-- INSTRUCTIONS TO FOLLOW --
From the first entry to the last, restate everything word for word and exclude pictures.

################

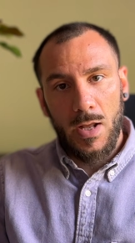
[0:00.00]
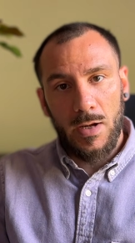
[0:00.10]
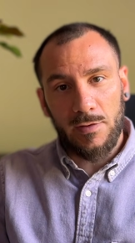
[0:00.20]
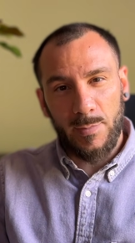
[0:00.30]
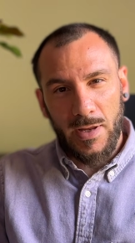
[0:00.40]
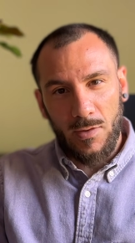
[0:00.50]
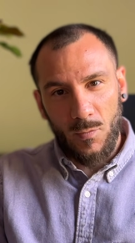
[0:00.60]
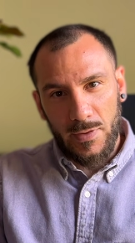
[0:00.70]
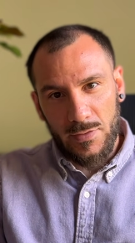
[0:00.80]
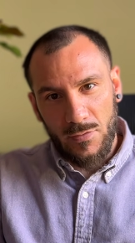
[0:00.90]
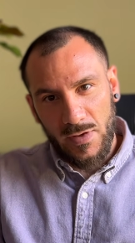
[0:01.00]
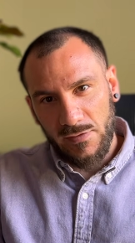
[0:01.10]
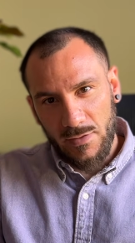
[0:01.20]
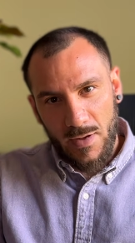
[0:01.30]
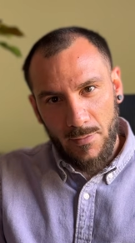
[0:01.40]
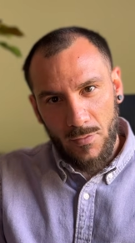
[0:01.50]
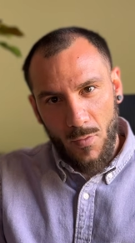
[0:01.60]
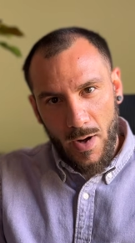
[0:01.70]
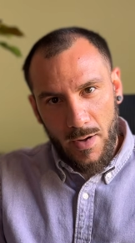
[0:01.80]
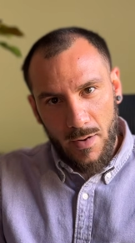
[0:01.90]
Let's begin with reason number
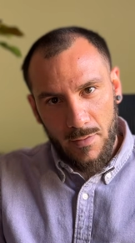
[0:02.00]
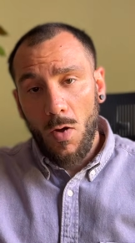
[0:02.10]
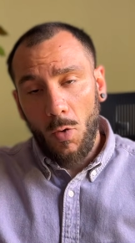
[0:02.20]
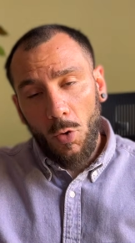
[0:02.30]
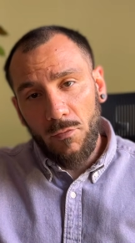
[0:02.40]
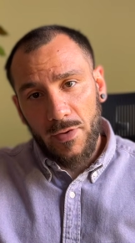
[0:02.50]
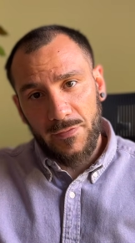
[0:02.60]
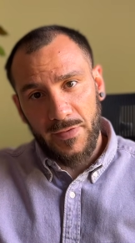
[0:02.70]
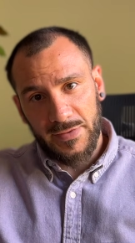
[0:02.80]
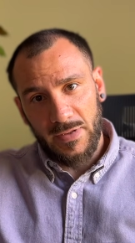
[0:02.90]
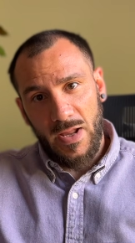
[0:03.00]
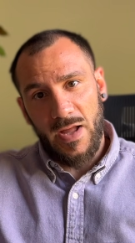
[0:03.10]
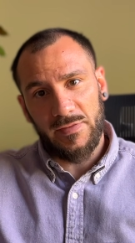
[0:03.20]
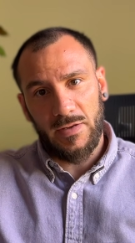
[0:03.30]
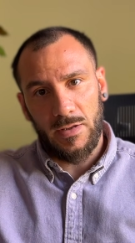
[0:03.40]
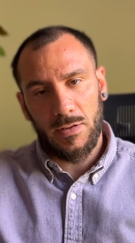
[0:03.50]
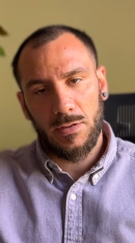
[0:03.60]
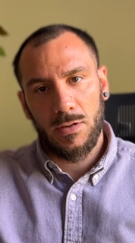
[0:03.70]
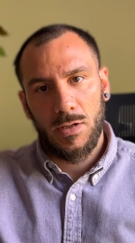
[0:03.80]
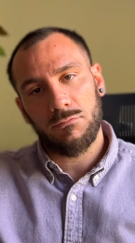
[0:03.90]
one: over-fertilizing.
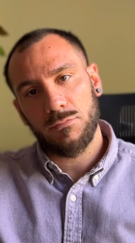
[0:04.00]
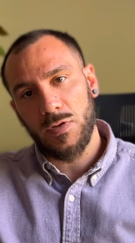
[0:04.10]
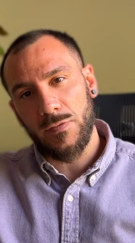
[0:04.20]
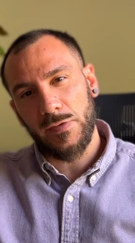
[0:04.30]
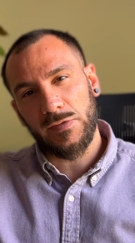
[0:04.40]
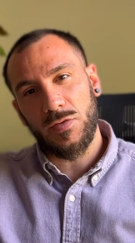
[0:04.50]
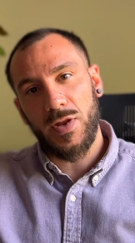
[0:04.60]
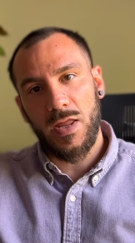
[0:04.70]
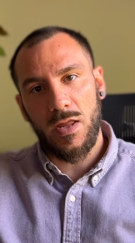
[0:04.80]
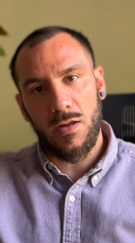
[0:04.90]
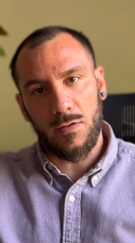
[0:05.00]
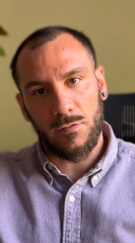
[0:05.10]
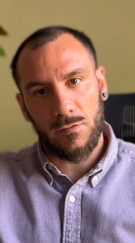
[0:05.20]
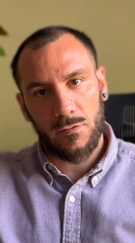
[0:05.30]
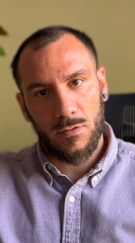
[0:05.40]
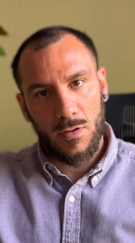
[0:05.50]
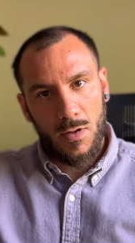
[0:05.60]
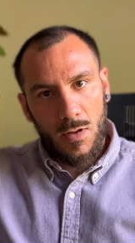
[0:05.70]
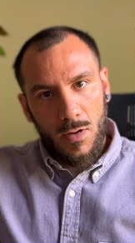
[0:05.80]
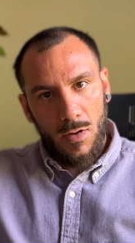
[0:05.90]
The first 3 years
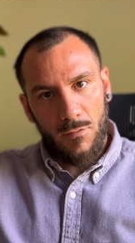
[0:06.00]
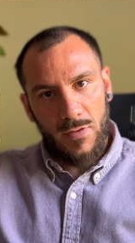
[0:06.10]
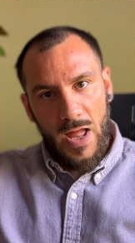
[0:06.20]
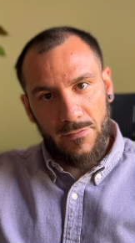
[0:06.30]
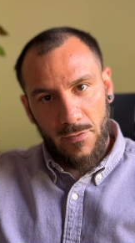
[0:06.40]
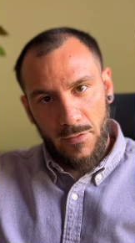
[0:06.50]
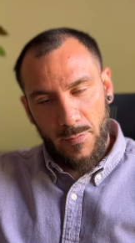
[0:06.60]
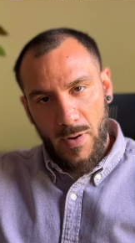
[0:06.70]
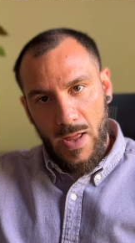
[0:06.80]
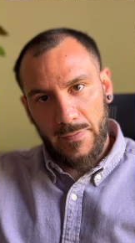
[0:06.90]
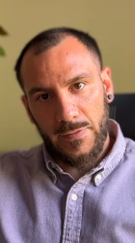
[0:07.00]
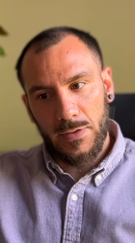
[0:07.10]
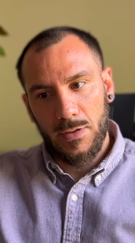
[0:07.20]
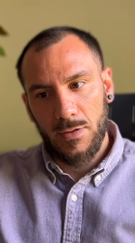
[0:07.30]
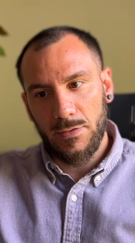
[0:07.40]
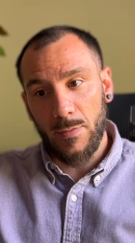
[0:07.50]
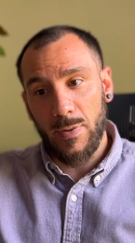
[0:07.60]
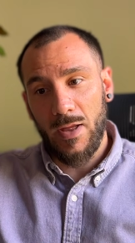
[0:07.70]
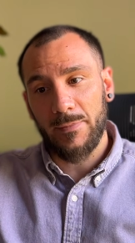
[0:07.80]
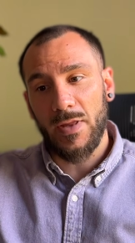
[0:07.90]
of life of your plant, the
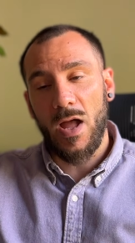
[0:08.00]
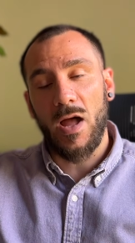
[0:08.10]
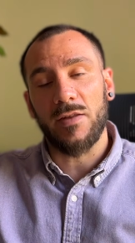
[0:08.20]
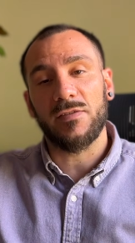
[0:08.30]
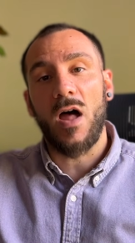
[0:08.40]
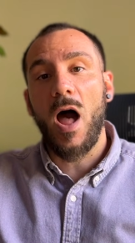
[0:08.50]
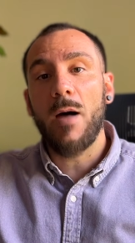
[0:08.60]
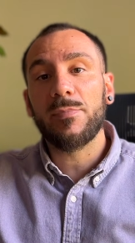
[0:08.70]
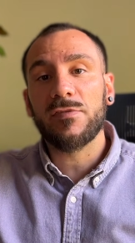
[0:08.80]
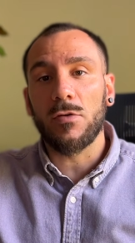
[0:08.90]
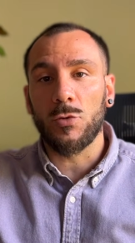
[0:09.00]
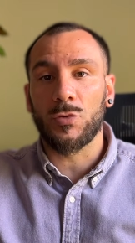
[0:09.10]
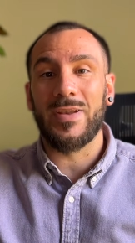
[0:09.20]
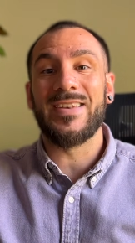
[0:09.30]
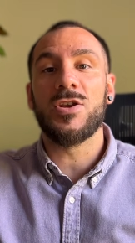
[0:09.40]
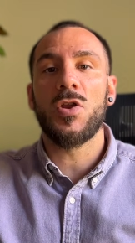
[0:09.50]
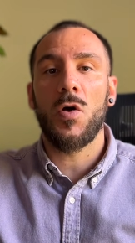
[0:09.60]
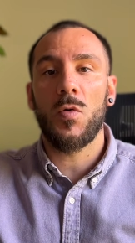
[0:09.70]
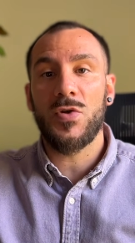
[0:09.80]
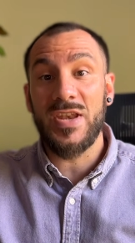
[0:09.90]
plant has absolutely
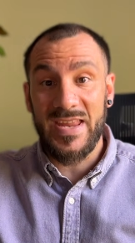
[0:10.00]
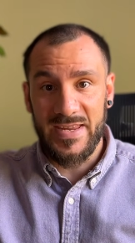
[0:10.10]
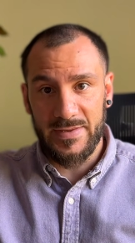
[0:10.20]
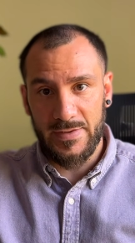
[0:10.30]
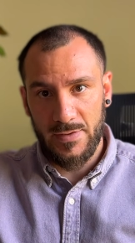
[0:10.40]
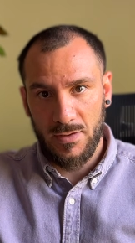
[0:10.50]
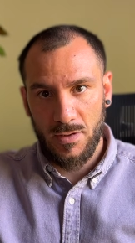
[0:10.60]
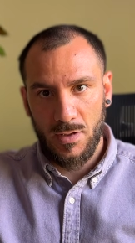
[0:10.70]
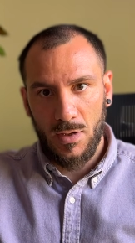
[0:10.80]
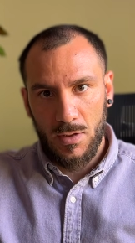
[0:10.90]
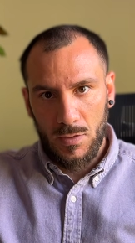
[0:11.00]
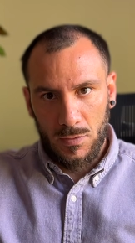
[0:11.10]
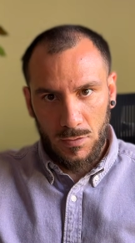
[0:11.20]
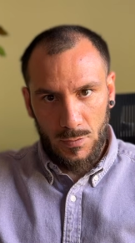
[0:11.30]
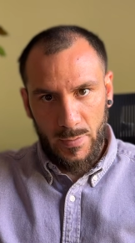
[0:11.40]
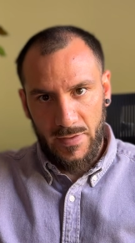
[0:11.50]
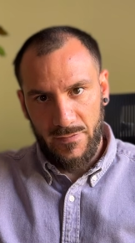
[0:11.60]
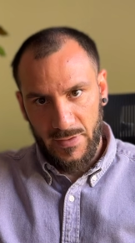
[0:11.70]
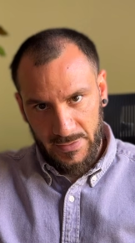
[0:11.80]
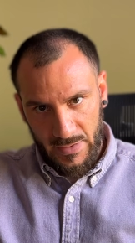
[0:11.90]
no need to be
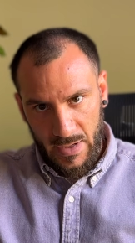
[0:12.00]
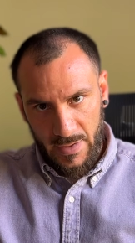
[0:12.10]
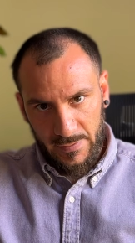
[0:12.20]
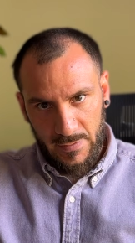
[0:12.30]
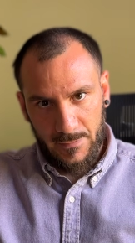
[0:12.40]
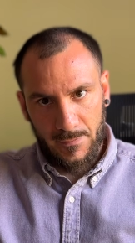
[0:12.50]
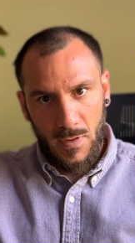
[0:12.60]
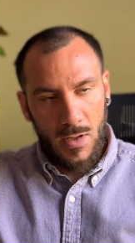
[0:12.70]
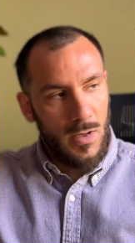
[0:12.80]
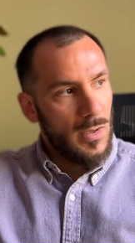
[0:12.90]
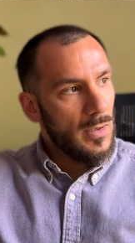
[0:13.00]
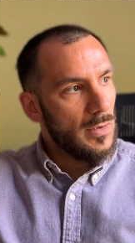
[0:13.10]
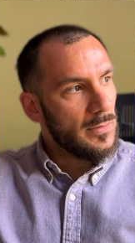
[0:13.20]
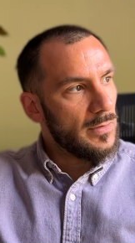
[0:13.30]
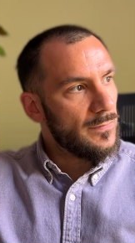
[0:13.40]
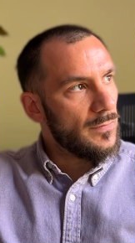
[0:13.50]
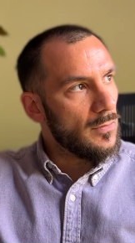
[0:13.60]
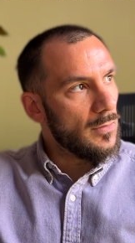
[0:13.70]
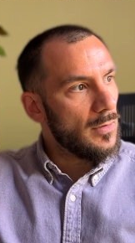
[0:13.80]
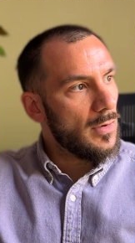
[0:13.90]
fertilized.
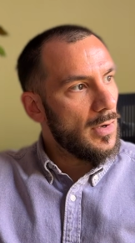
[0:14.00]
Therefore,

################

-- SOLUTION FOR THIS EXERCISE --
[0:00.00]
[0:00.10]
[0:00.20]
[0:00.30]
[0:00.40]
[0:00.50]
[0:00.60]
[0:00.70]
[0:00.80]
[0:00.90]
[0:01.00]
[0:01.10]
[0:01.20]
[0:01.30]
[0:01.40]
[0:01.50]
[0:01.60]
[0:01.70]
[0:01.80]
[0:01.90]
Let's begin with reason number
[0:02.00]
[0:02.10]
[0:02.20]
[0:02.30]
[0:02.40]
[0:02.50]
[0:02.60]
[0:02.70]
[0:02.80]
[0:02.90]
[0:03.00]
[0:03.10]
[0:03.20]
[0:03.30]
[0:03.40]
[0:03.50]
[0:03.60]
[0:03.70]
[0:03.80]
[0:03.90]
one: over-fertilizing.
[0:04.00]
[0:04.10]
[0:04.20]
[0:04.30]
[0:04.40]
[0:04.50]
[0:04.60]
[0:04.70]
[0:04.80]
[0:04.90]
[0:05.00]
[0:05.10]
[0:05.20]
[0:05.30]
[0:05.40]
[0:05.50]
[0:05.60]
[0:05.70]
[0:05.80]
[0:05.90]
The first 3 years
[0:06.00]
[0:06.10]
[0:06.20]
[0:06.30]
[0:06.40]
[0:06.50]
[0:06.60]
[0:06.70]
[0:06.80]
[0:06.90]
[0:07.00]
[0:07.10]
[0:07.20]
[0:07.30]
[0:07.40]
[0:07.50]
[0:07.60]
[0:07.70]
[0:07.80]
[0:07.90]
of life of your plant, the
[0:08.00]
[0:08.10]
[0:08.20]
[0:08.30]
[0:08.40]
[0:08.50]
[0:08.60]
[0:08.70]
[0:08.80]
[0:08.90]
[0:09.00]
[0:09.10]
[0:09.20]
[0:09.30]
[0:09.40]
[0:09.50]
[0:09.60]
[0:09.70]
[0:09.80]
[0:09.90]
plant has absolutely
[0:10.00]
[0:10.10]
[0:10.20]
[0:10.30]
[0:10.40]
[0:10.50]
[0:10.60]
[0:10.70]
[0:10.80]
[0:10.90]
[0:11.00]
[0:11.10]
[0:11.20]
[0:11.30]
[0:11.40]
[0:11.50]
[0:11.60]
[0:11.70]
[0:11.80]
[0:11.90]
no need to be
[0:12.00]
[0:12.10]
[0:12.20]
[0:12.30]
[0:12.40]
[0:12.50]
[0:12.60]
[0:12.70]
[0:12.80]
[0:12.90]
[0:13.00]
[0:13.10]
[0:13.20]
[0:13.30]
[0:13.40]
[0:13.50]
[0:13.60]
[0:13.70]
[0:13.80]
[0:13.90]
fertilized.
[0:14.00]
Therefore,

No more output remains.